• Try it:
A faithful copy of the entries, without any pictures, is what is needed here.

[Source information Boundary: Start]

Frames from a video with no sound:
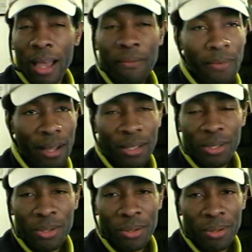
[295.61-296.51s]
I find
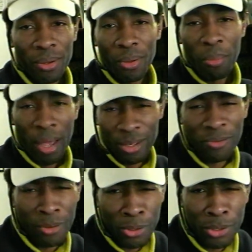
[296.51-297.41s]
this is the best
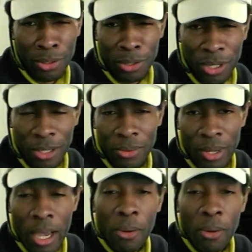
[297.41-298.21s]
version to use.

[Source information Boundary: End]

• Problem solution:
Frames from a video with no sound:
[295.61-296.51s]
I find
[296.51-297.41s]
this is the best
[297.41-298.21s]
version to use.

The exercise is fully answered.